Бармен плеснул еще. Мел продолжал:
— Ну, я, в общем, по-прежнему думаю, что он шутит, понимаешь, поэтому говорю: «Ладно, давай я к вам в морозилку гляну». А Эл такой: «Валяй, вон там». Дверцу открывает, а в морозилке — торс, полторы ноги, две руки и голова. Все нарублено. Выглядит очень аккуратно и чистенько, но мне все равно не нравится. Голова на нас смотрит, глаза голубые открыты, а из головы язык высовывается — примерз к нижней губе… «Господи ты боже мой, Эл, — говорю тут я, — да ты же убийца — это ж невероятно, это омерзительно!» А он отвечает: «Ты уже повзрослей когда-нибудь. Людей на войне бьют миллионами, да еще и медали дают за это. Половина всего народу на земном шаре дохнет с голоду, пока мы сидим и смотрим на это по телевизору»… Точно говорю тебе, Карл, тут у меня кухонные стены перед глазами поехали — я только и вижу, что эту голову, эти руки, ногу отрубленную… Убитое, оно же все такое тихонькое, а ты думаешь, что оно просто вопить должно, я не знаю… Короче, я к кухонной раковине — и давай блевать. Долго блевал. Потом Элу говорю: я пошел отсюда. Вот ты, Карл, ты бы там остался?

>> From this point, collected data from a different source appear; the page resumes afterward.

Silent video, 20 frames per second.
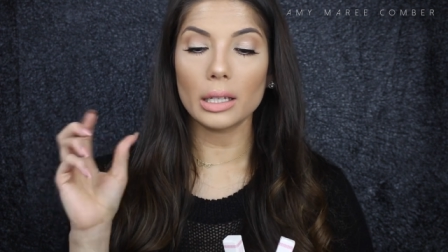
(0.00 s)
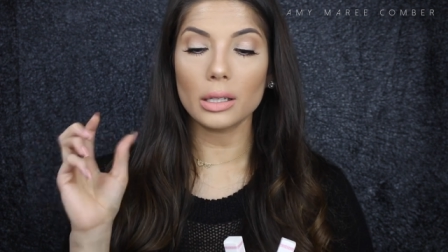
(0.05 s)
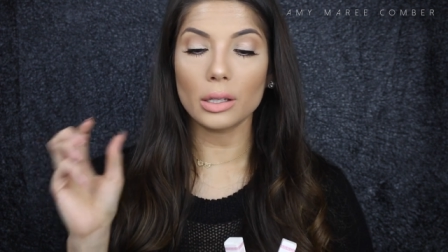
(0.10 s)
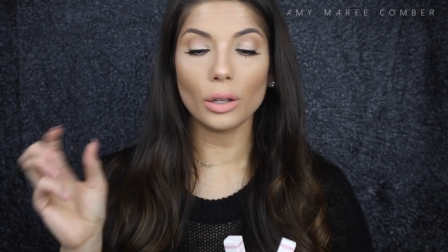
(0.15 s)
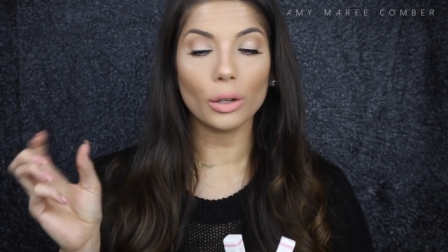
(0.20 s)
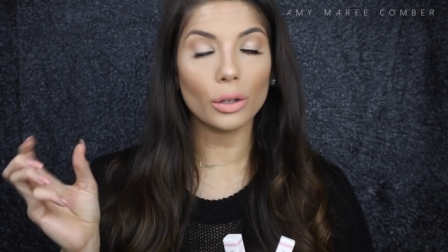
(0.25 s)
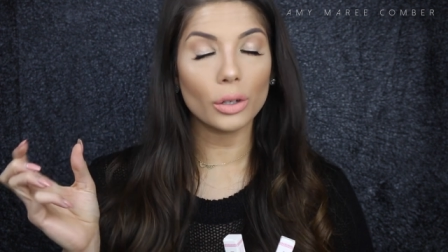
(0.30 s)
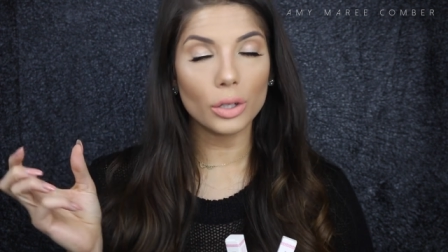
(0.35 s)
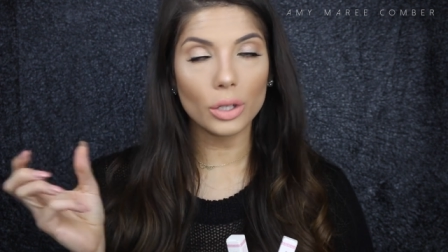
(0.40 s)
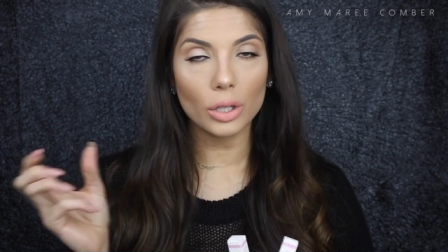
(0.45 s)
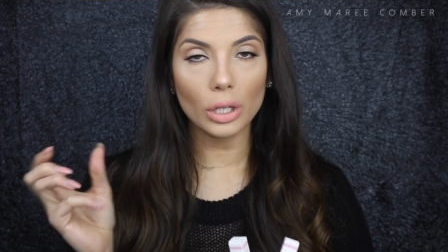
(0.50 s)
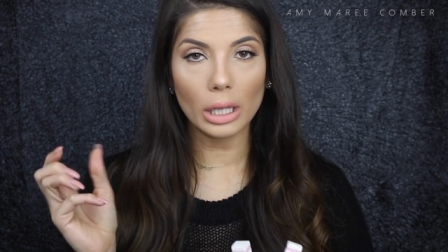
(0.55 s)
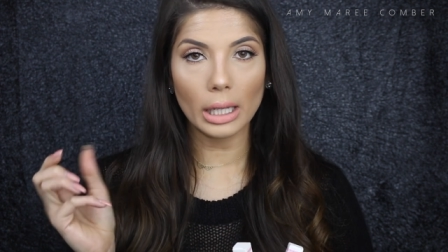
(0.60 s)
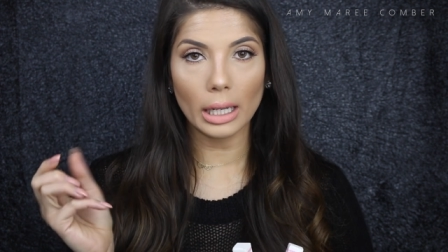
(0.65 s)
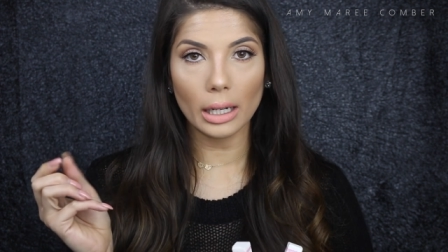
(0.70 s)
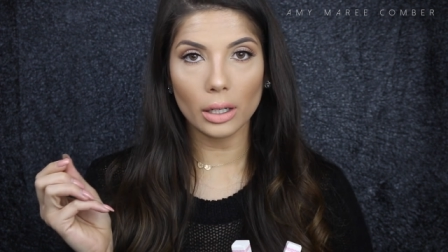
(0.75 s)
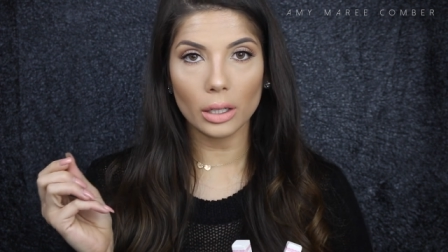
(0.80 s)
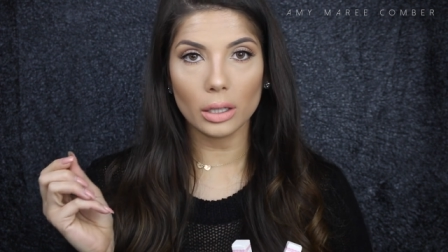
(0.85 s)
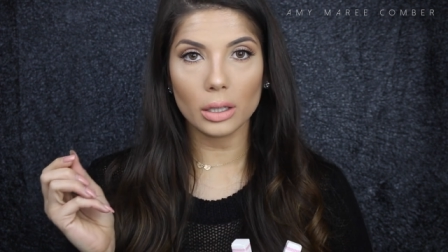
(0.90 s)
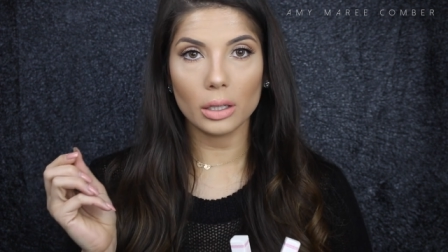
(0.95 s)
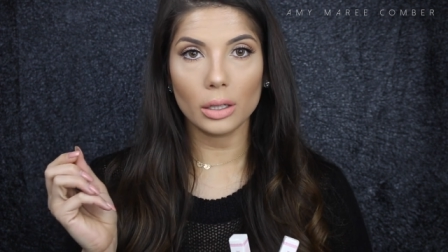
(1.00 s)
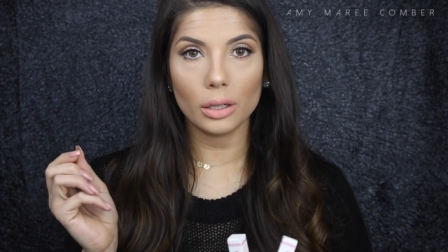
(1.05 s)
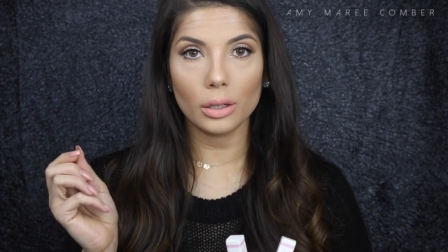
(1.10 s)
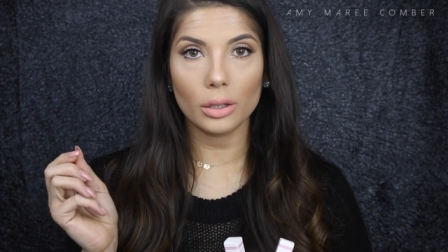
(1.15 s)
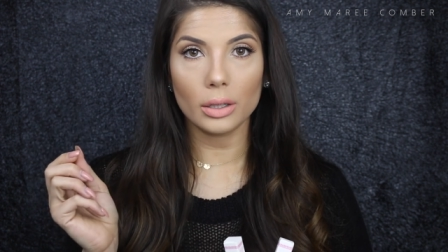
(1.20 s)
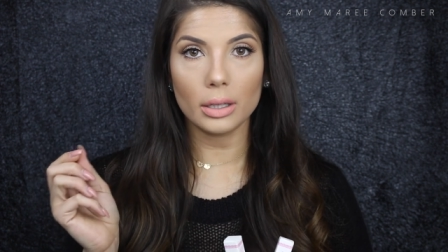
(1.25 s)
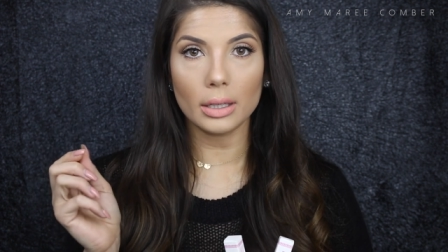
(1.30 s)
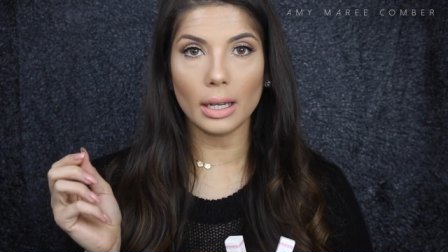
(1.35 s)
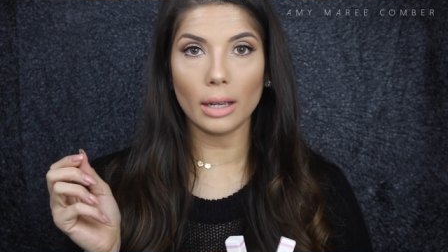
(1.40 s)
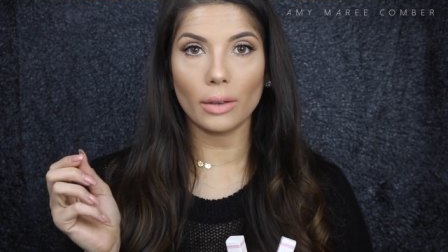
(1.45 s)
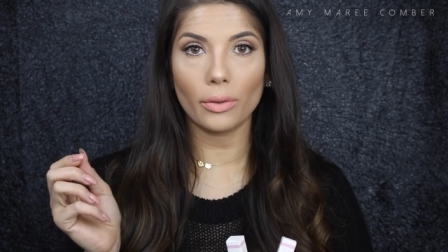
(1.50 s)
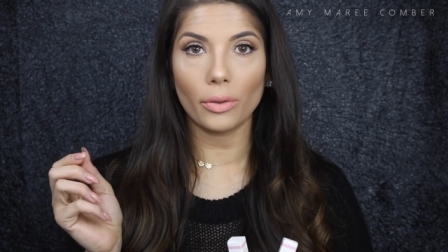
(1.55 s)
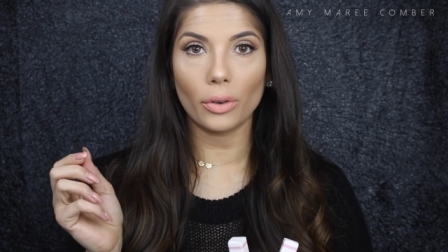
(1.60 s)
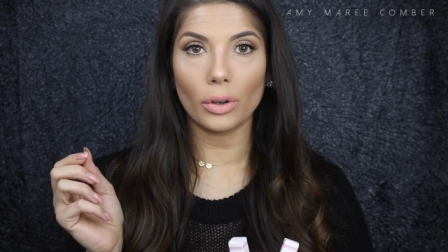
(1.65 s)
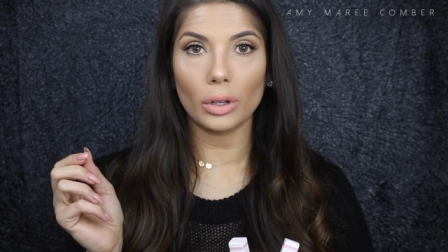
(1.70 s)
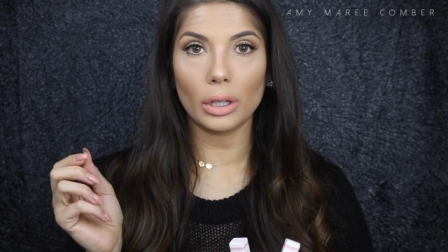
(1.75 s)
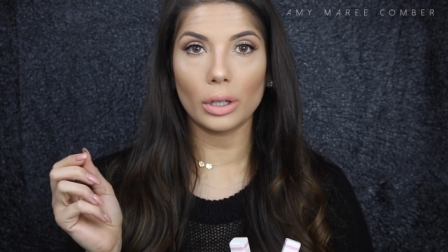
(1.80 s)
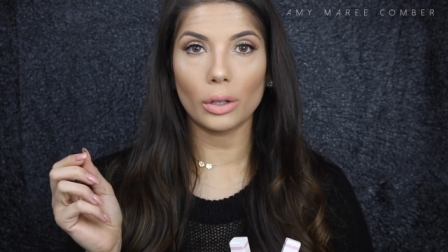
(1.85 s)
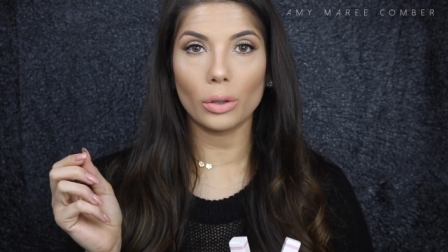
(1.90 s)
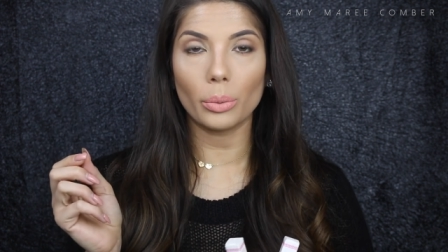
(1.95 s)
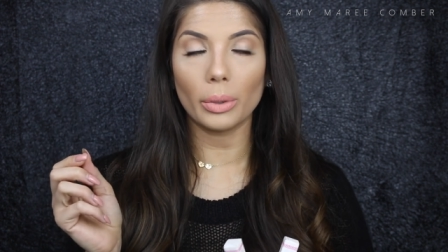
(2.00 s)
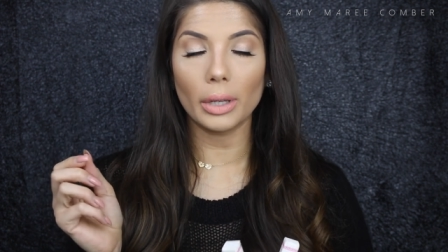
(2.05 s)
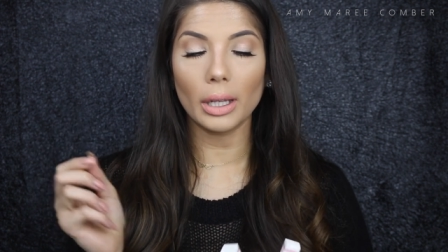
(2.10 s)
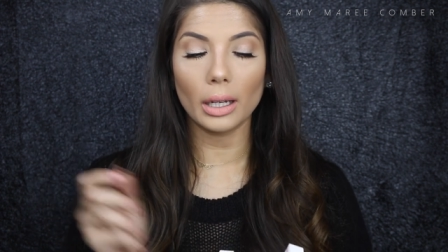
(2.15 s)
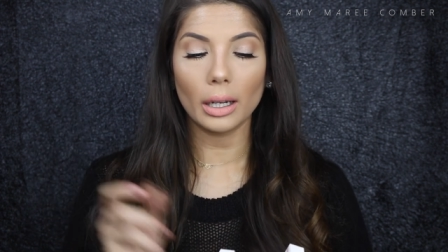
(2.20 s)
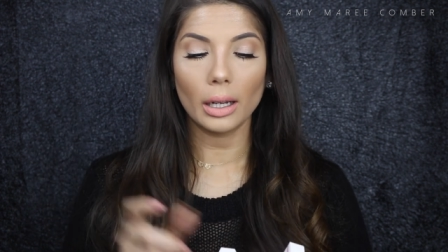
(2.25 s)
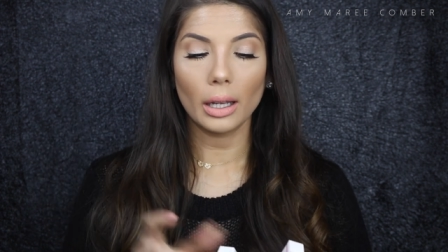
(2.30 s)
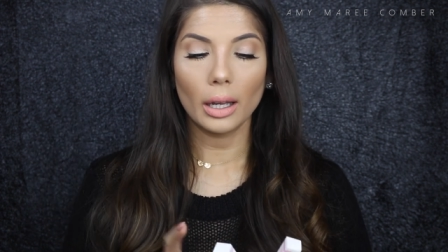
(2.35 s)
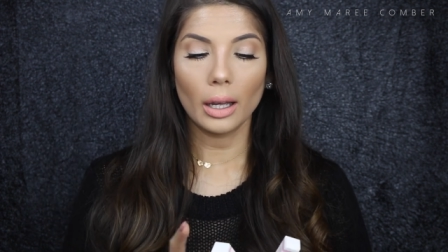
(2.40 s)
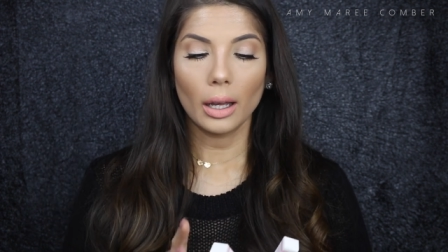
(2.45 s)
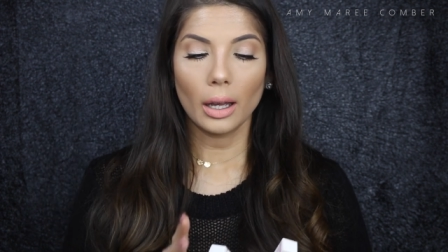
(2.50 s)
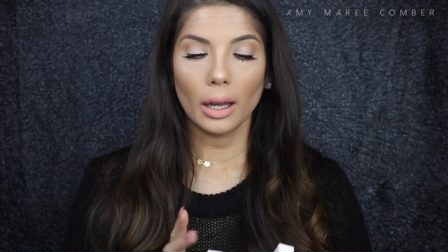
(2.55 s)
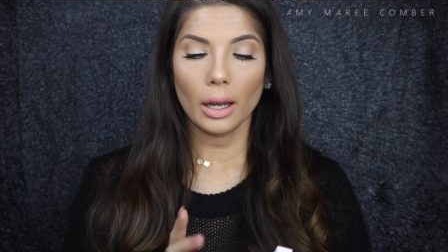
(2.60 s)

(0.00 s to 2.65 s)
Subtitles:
as long as you let it set for a little bit.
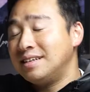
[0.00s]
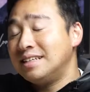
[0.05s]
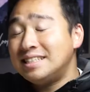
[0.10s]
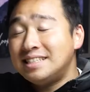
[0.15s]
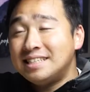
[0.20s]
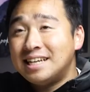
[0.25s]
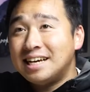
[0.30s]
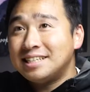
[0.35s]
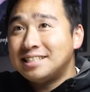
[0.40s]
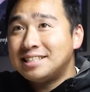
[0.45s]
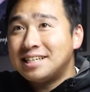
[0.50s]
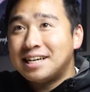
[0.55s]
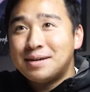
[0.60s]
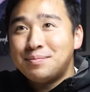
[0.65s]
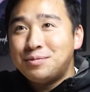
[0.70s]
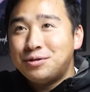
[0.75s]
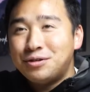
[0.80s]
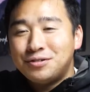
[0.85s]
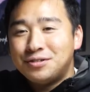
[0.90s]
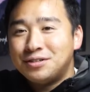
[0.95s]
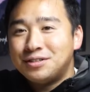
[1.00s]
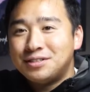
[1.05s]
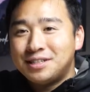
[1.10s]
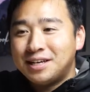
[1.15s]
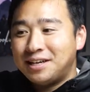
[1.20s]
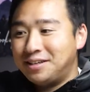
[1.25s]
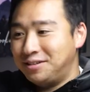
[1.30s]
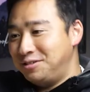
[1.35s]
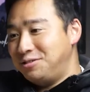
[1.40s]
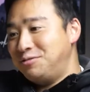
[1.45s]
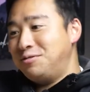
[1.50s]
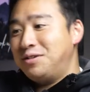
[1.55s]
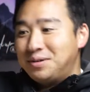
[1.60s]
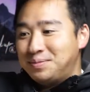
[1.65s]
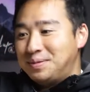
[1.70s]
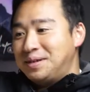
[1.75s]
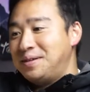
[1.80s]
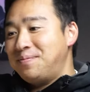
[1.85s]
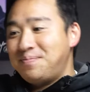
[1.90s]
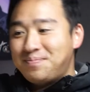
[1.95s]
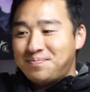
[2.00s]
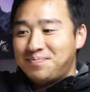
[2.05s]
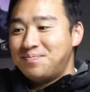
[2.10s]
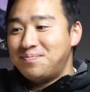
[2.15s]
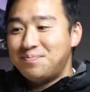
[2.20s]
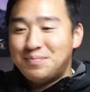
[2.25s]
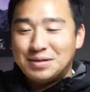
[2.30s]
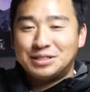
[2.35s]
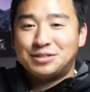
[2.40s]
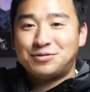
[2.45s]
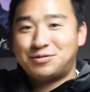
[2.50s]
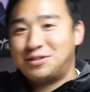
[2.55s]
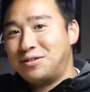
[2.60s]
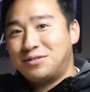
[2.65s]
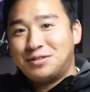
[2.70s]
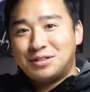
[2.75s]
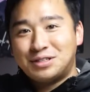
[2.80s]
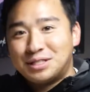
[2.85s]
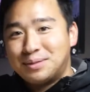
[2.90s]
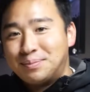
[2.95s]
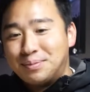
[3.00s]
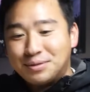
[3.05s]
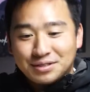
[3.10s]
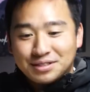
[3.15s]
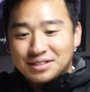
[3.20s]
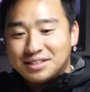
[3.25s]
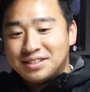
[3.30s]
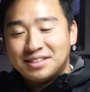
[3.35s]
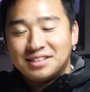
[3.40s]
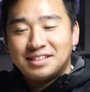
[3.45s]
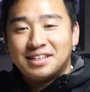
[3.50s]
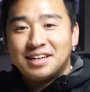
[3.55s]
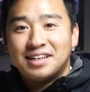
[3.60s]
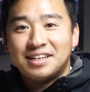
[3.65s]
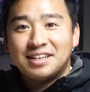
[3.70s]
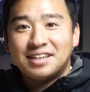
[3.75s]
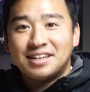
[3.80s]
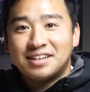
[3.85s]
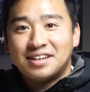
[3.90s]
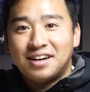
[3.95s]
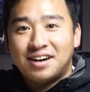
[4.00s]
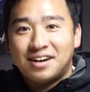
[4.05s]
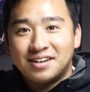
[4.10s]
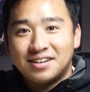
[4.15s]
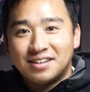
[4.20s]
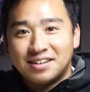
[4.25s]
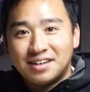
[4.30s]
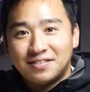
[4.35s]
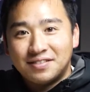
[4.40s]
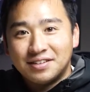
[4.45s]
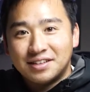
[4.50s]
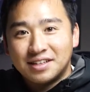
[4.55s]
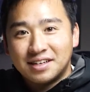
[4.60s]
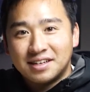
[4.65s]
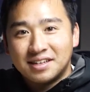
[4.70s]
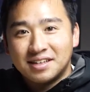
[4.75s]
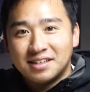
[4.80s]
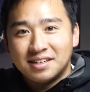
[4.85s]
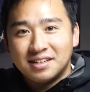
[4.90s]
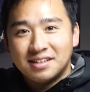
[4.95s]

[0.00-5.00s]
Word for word: It's nighttime, you're in your tent, you don't want to be messing around with the zippers and getting it caught on everything.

— Ни за что, — ответил Карл. — Ни секунды.
— В общем, Эл встал перед дверью и говорит: «Послушай, это ж не убийство. Убийств вообще не бывает. Тебе надо одно — выломиться из тех представлений, которыми тебя нагрузили, — и ты свободный человек, свободный, понимаешь?» «Отойди на хуй от двери, Эл, — говорю, — я пошел отсюда». А он меня за рубашку хвать и давай сдирать ее с меня. Я ему по роже, а он на мне рубашку рвет. Я опять по роже, и опять, а он как будто ничего не чувствует. По телику еще «Бараны». Я только шаг от двери — ко мне жена его подбегает, хватает меня и ну целовать. Я уже не знаю, что делать. Она-то баба крепкая. И все эти медсестринские приемчики знает. Я пытаюсь ее оттолкнуть, но не могу. Она в меня ртом своим впилась — такая же чокнутая, как и Эл. Тут у меня вставать начинает, я ничего с собой поделать не могу. На рожу-то она так себе, но вот ноги, задница здоровая, да еще и платьице на ней в такую облипку, что дальше некуда. От самой разит вареным луком, язык жирный, слюнявый, но вот переоделась же в это новое платье — зеленое, — и только я его на ней задрал, вижу: комбинашка на ней кровавая. Тут меня перемкнуло совсем, я гляжу — а Эл уже хуй в кулаке держит, изготовился, значит, наблюдать… Я ее на кушетку кинул, ну и тут мы приступили. Эл над нами стоит, сопит. Ну, мы все вместе и вжарили, настоящим трио таким — и только после я встал, одежду в порядок начал приводить. Сходил в ванную, умылся, причесался, выхожу. А они оба на кушетке сидят, футбол смотрят. Эл мне пиво открыл, я сел, попил, сигарету выкурил. На том все и кончилось… Я встал потом и сказал, что я пошел. Они до свиданья оба сказали, а Эл добавил, чтоб я им в любое время звонил. Вышел я из квартиры на улицу, а там моя машина, я сел и уехал. Вот и все.